Building blocks — LEGO Minifigures Online

Two LEGO characters in spacesuits fly above the lavender surface of a distant planet.

Funcom’s LEGO Minifigures Online has a design challenge that’s about as awkward as its name: it has to be a child-friendly MMO, but it also needs to keep the interest of older kids and parents.

LEGO toys and the spin-off videogames make this trick look effortess, but I’m not entirely sure Minifigures Online wil manage it. While it definitely seems like a whimsical and approachable LEGO game for five and six year-olds, it’s so simple and harmless that it seems like it would wear thin. Based on a thirty minute hands-on demo, I’m a little worried that Minifigures Online makes the one mistake that LEGO toys never did. It seems to underestimate its audience.

LEGO Minifigures Onlines has nothing to do with LEGO Universe, the defunct LEGO-themed MMO from a few years ago, except perhaps in the lessons that Funcom has drawn from that failure.

Where LEGO Universe was basically a standard-issue MMO (right down to the modern ambivalence about committing to free-to-play or clinging to the subscription model), Minifigures Online is a co-op action RPG. There’s no village full of quest-givers hanging around, asking players to go grind mobs for an hour, nor much character progression to speak of. This is a game that just points players down a path full of enemies and says, “Go get ‘em.”
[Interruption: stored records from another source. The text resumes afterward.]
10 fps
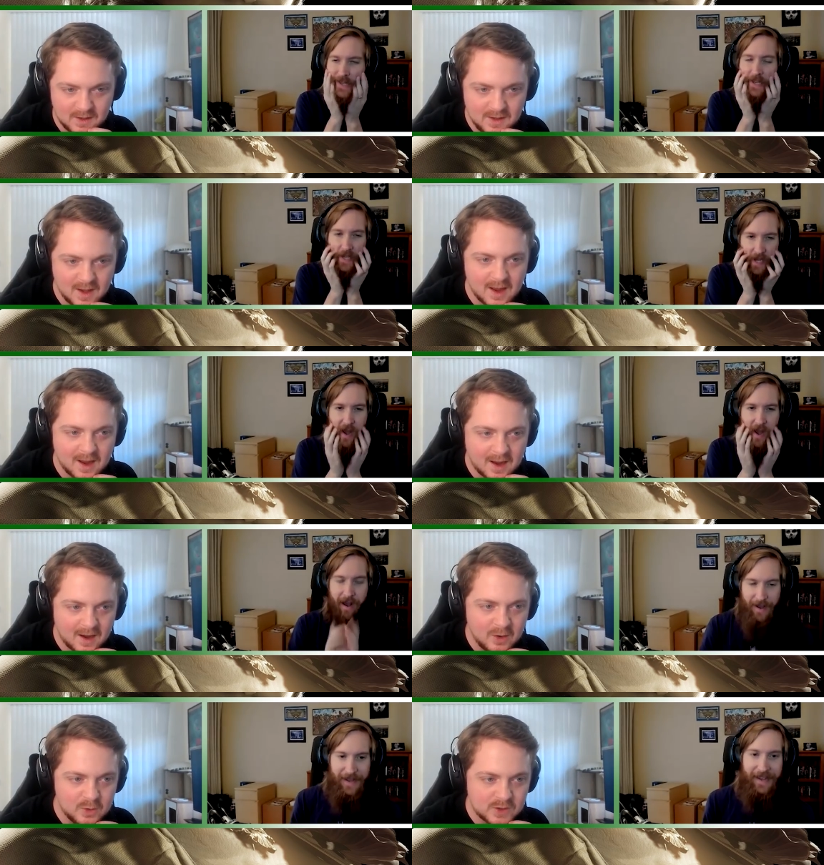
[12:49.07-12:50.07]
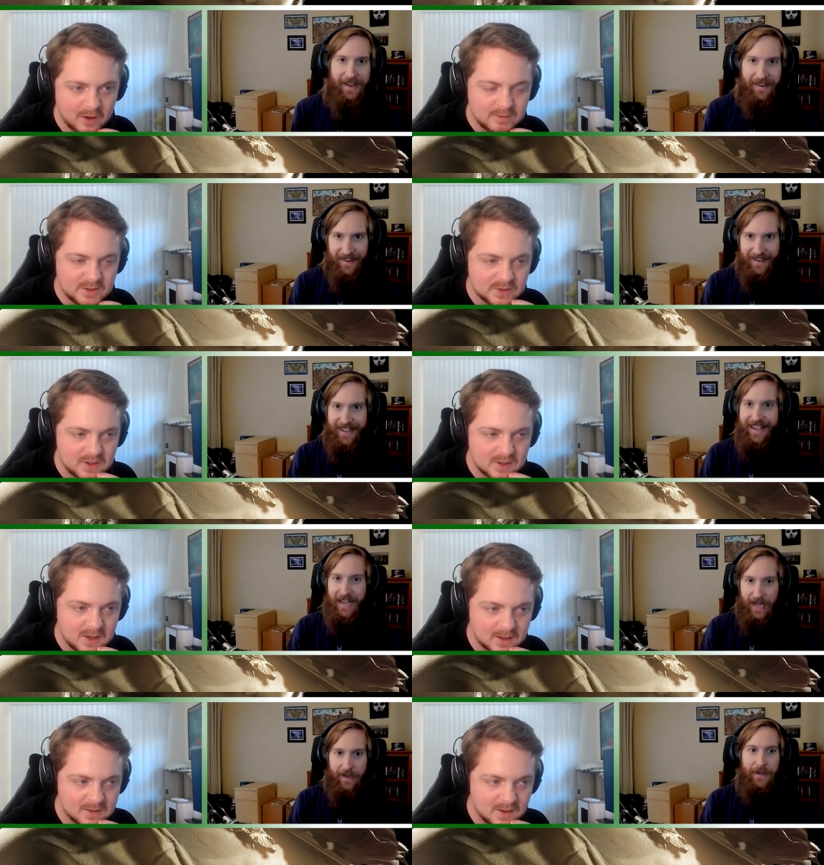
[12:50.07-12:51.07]
Speaker 1: Yeah, who's obviously
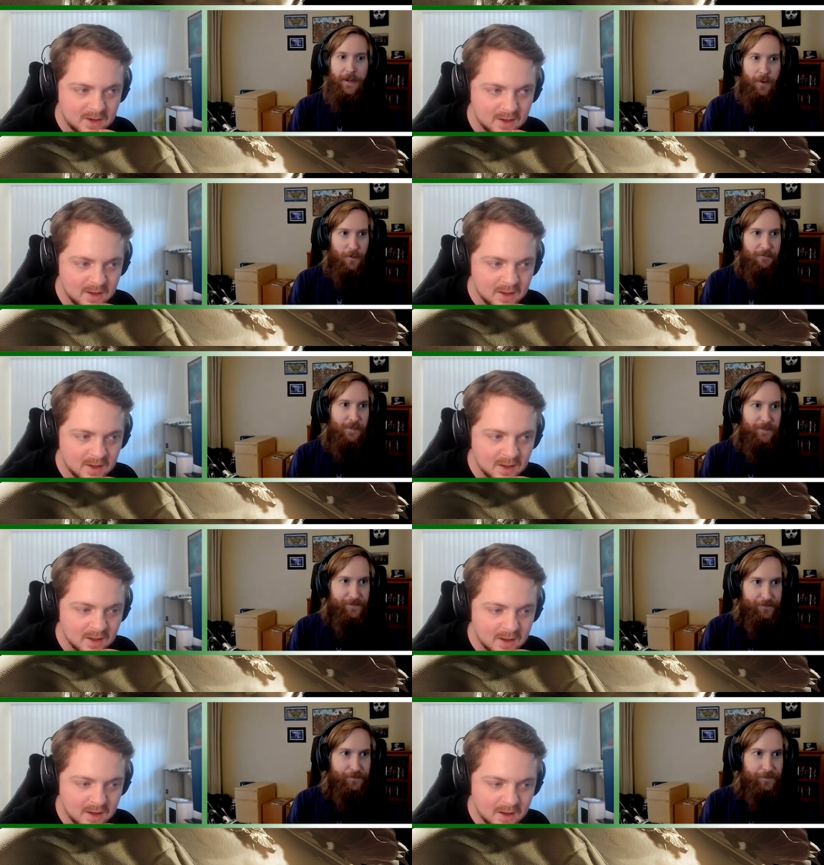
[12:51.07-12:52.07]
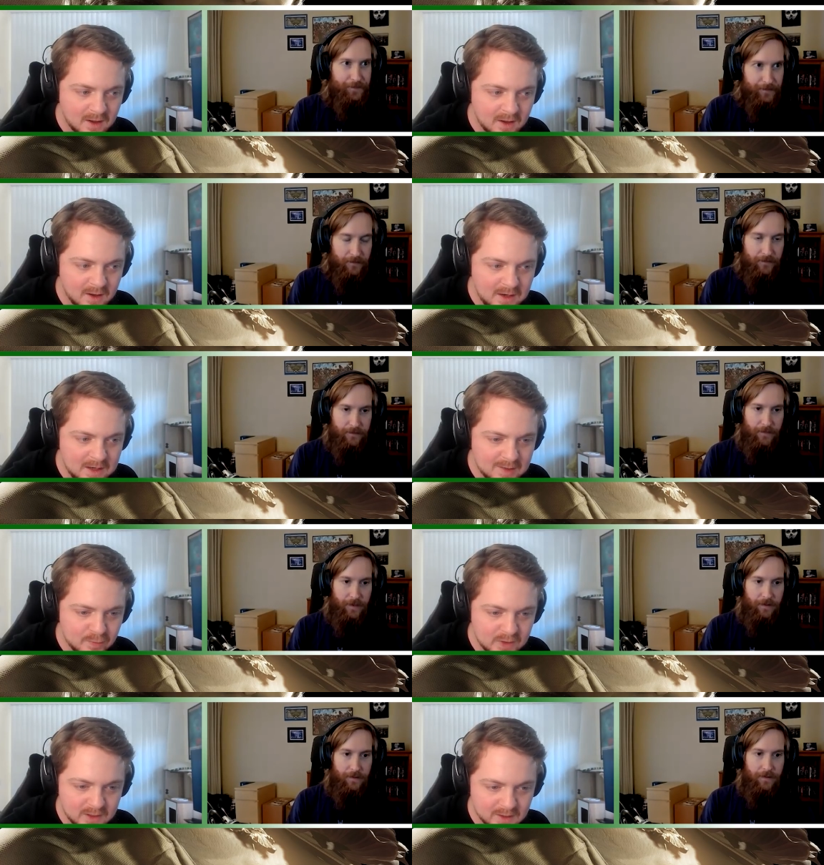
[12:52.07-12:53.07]
connected... Uh, in
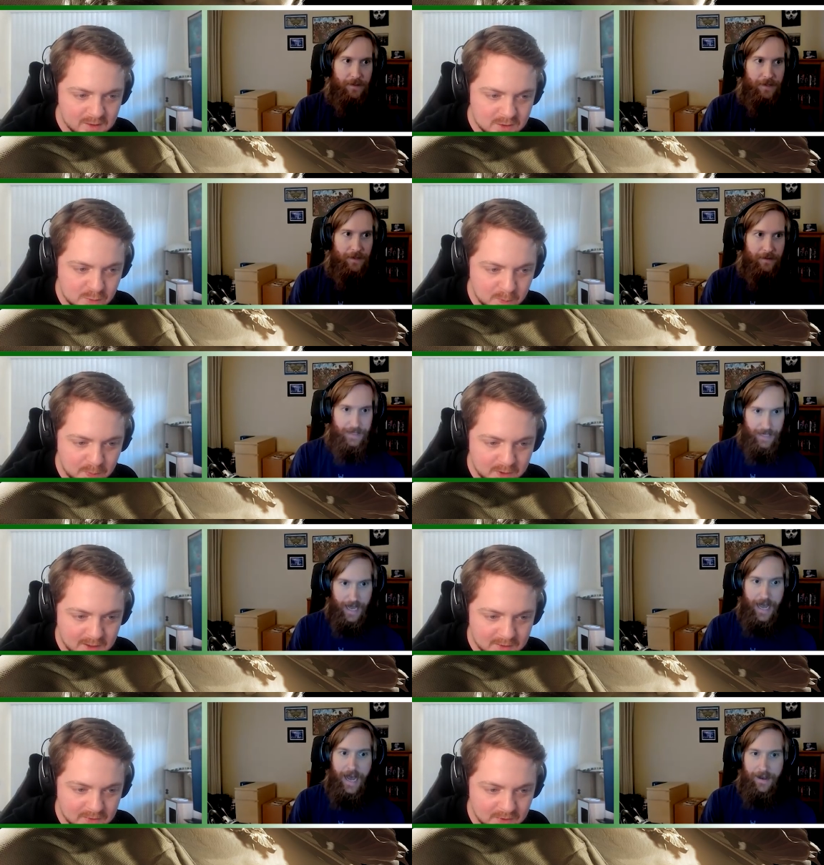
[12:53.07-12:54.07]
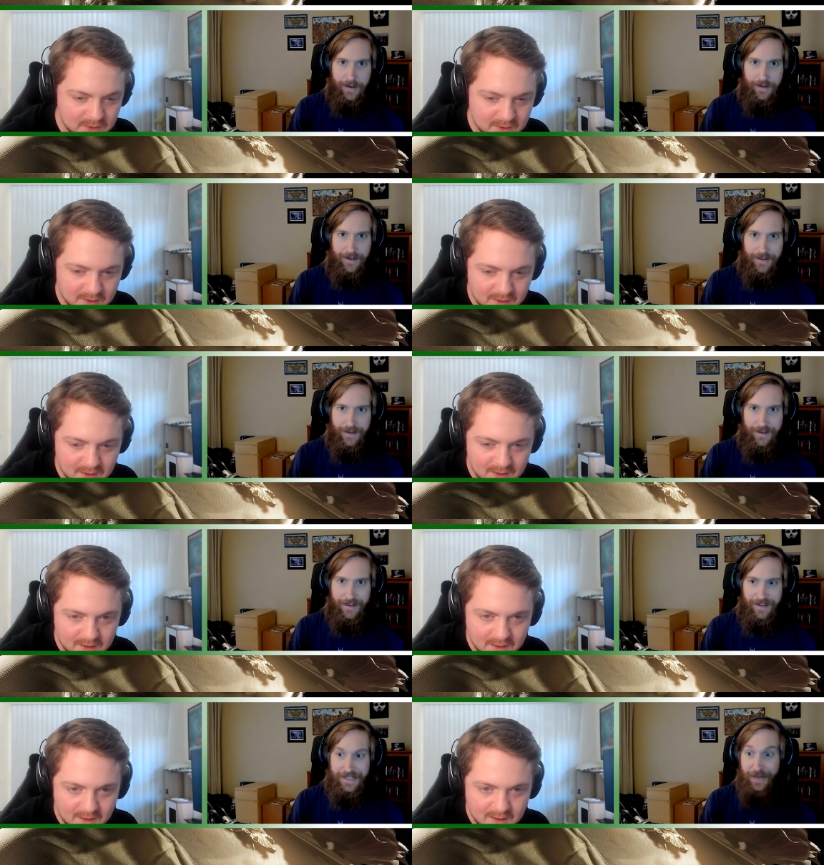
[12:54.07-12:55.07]
Village, but yeah.
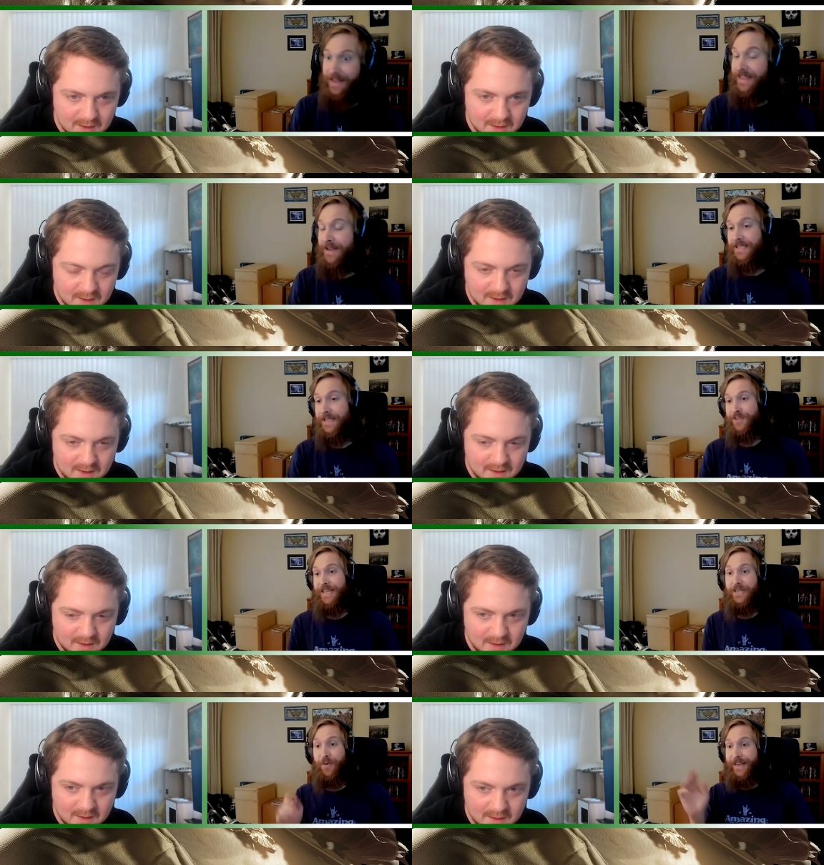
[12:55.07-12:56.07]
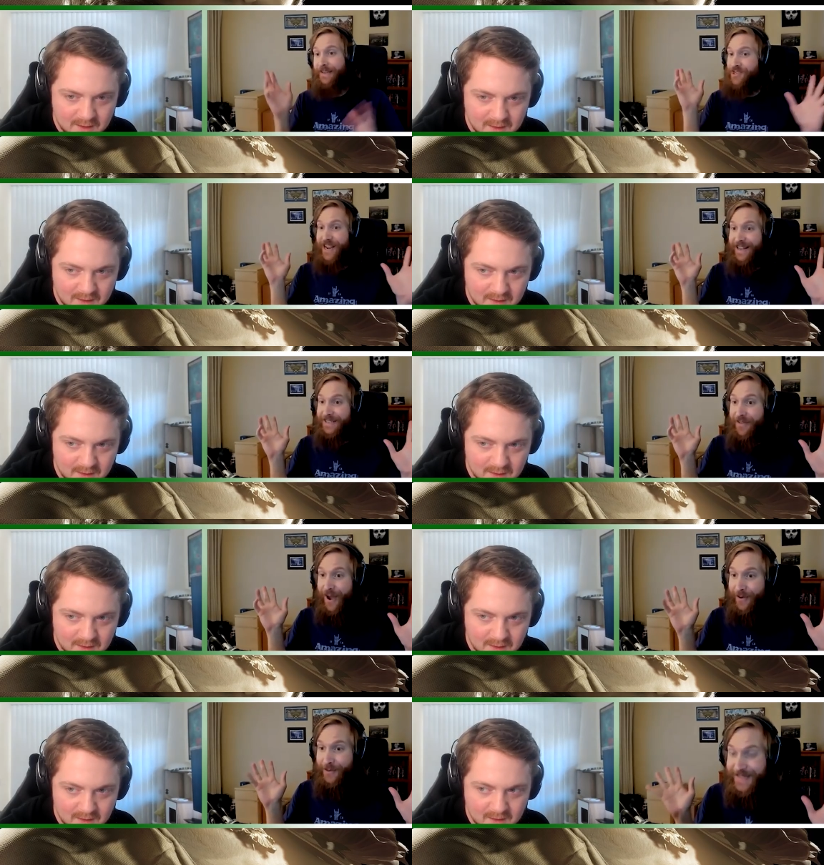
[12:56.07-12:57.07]
Speaker 2: So I thought that was interesting. I just want to give a shout out to
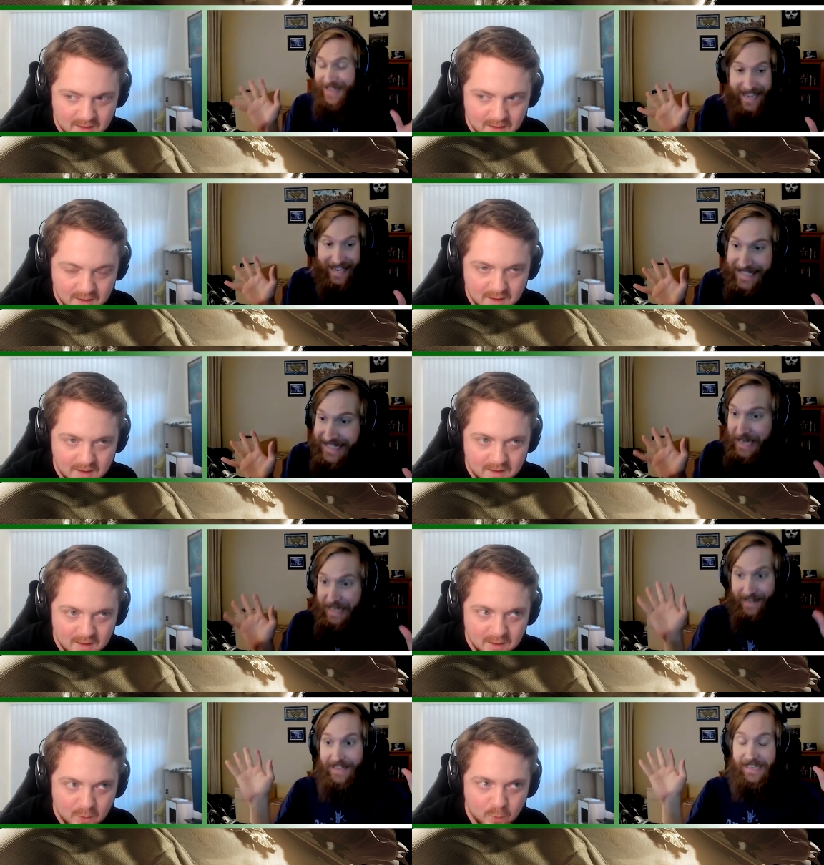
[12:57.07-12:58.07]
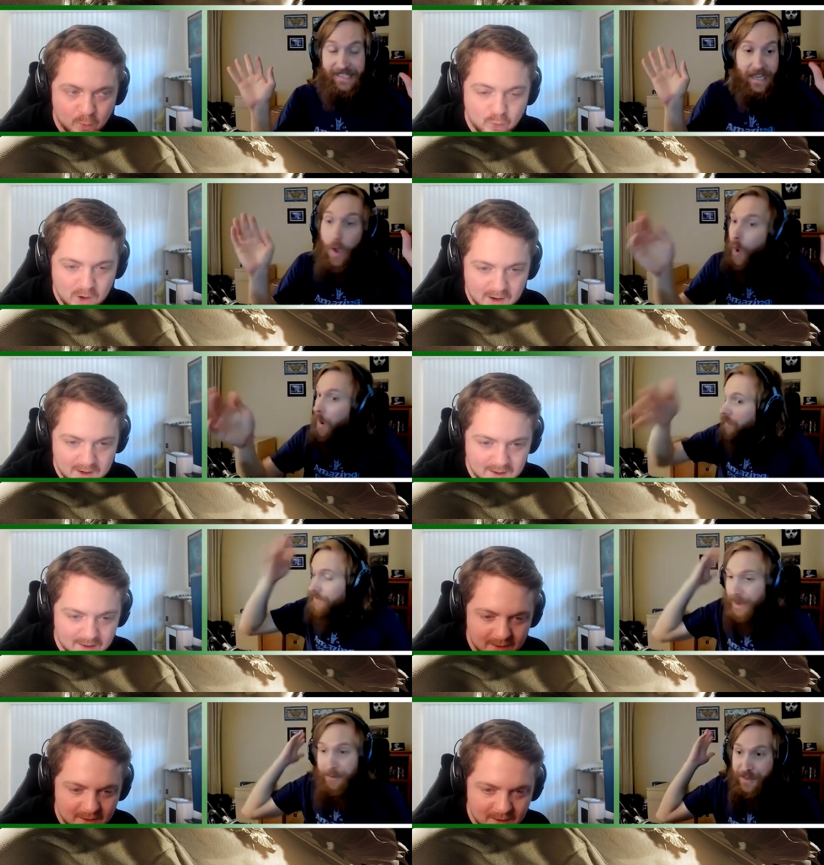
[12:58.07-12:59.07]
those things, because right.
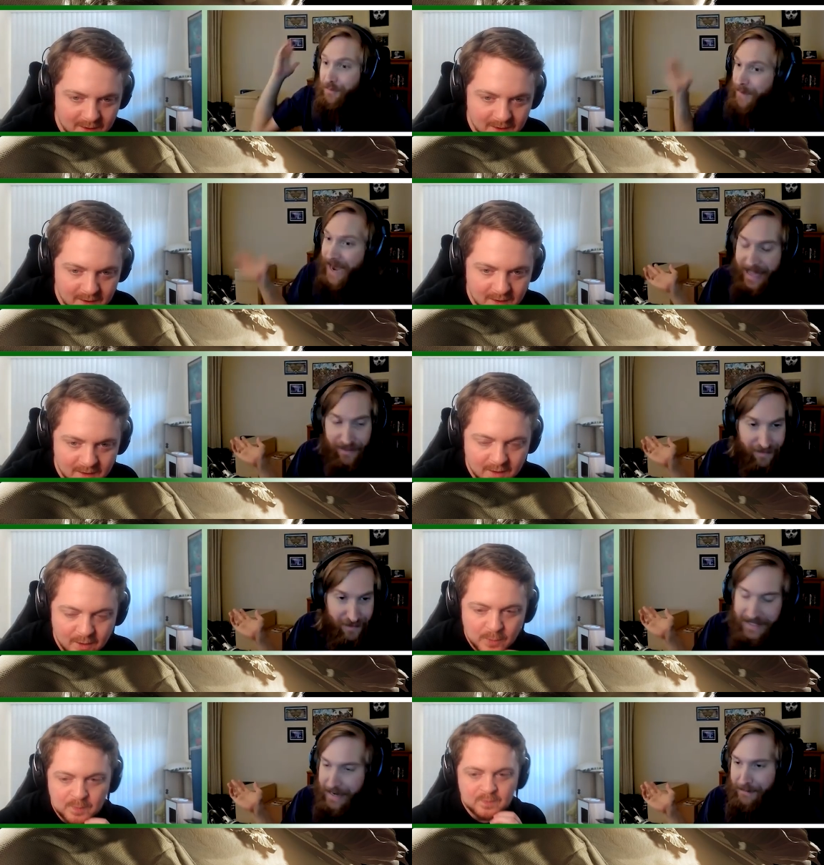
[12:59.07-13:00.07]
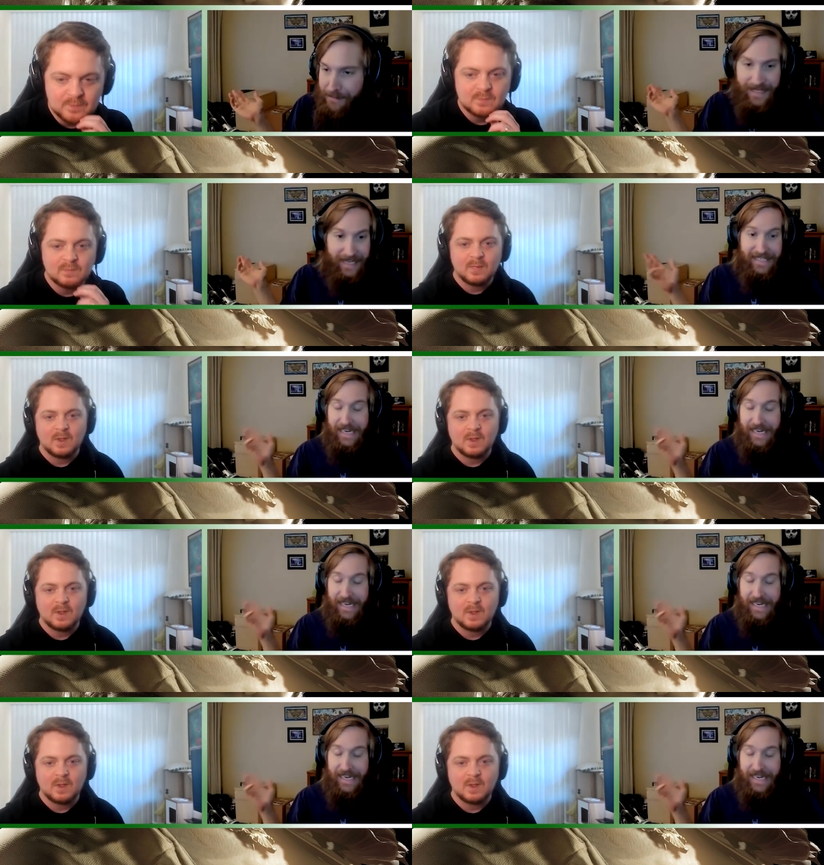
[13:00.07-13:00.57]
that was over my head the first time, second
“We avoid most of the same issues that game had,” said Oscar Lopez Lacalle, lead designer. “What we’re trying to do here is just, on the surface, a product for kids. Very simple, very easy mechanics. But you scratch the surface and explore, then you have a more advanced and fully-realized action RPG title.”

Each player chooses three Minifigs to bring on the adventures, though you can swap them out anytime. They’re classic LEGO characters from different playsets, like the Knight from the Medieval sets, and the more modern “Trendsetter”, a hip “it’” girl with a superpowered LEGO smartphone. Each character as a main attack and a special ability, and those can develop synergies with other party members’ powers.

While Funcom weren’t giving any details on the business model for Minifigures Online, the demo room was littered with little bags full of Minifigures, and there are going to codes inside these bags that will let you add new characters to your account. It seems safe to say there will be some kind Skylanders-esque collection element to this. They plan on launching the game with 100 characters, and then adding more, but I’m not sure how they will avoid the problem of duplicates.

The characters are loose interpretations on a wide variety of RPG archetypes: mages, bards, clerics, fights, etc. They range from Level 1 through Level 10, with each level corresponding to a presumed degree of difficult. Level 10 characters require the most management from players to make the best use of their abilities.

A group of LEGO characters run over a rope bridge suspended over a colorful river and waterfall in the tropics.

That’s a good direction for Funcom to be taking things, but I came away from my sessions with some reservations. LEGO Minifigures Online plays too much like a de-fanged Diablo or Torchlight: With a full party, there doesn’t seem to be much threat from the enemies, nor even a lot of diversity in their tactics. Kite them, burst them down, charge into melee… it’ll probably be fine. If it isn’t, it seemed like you could just swap to your second and third character and they’d have max hitpoints.

It’s possible that we were playing on a safe difficulty setting for the purposes of a demo, but that doesn’t change the fact that it felt a little too stripped-down for my tastes. That’s fine, you say, it’s not for the likes of an adult games-writer.

The problem is that that I’m pretty sure kids are more demanding than this. I know what I was playing at age eight or nine, and it wasn’t anything like LEGO Minifigures. A friend’s son, at age six, started to get into Tribes and by age nine he was practicing League of Legends seriously. LEGO Minifigures claims to be for ages “5+”, but that “+” sign felt awfully aspirational to me. The advanced LEGO characters felt at least a little bit interesting, but the basic ones required very little.

I hope Funcom can address that issue with the difficulty, because Minifigs Online is a charming game that’s packed with vintage LEGO flavor. It’s fantastic to see the characters and models from my old Pirates playsets pop up, or the old Centauri Outpost sci-fi series. There’s a cute sense of humor at work, like when you enter a “Pirate’s Bay” and find the pirates are running stacks of servers and computer workstations.

LEGO Minifigures Online has a lot of good ideas, and the controls and combat were so responsive and precise that I suspect its PvP modes may end up being a major draw when it comes out in the fall of 2014. It just needs to to expect a little more from its audience, especially if it’s to emulate LEGO toys’ most important attribute: their ability to grow up alongside their audience.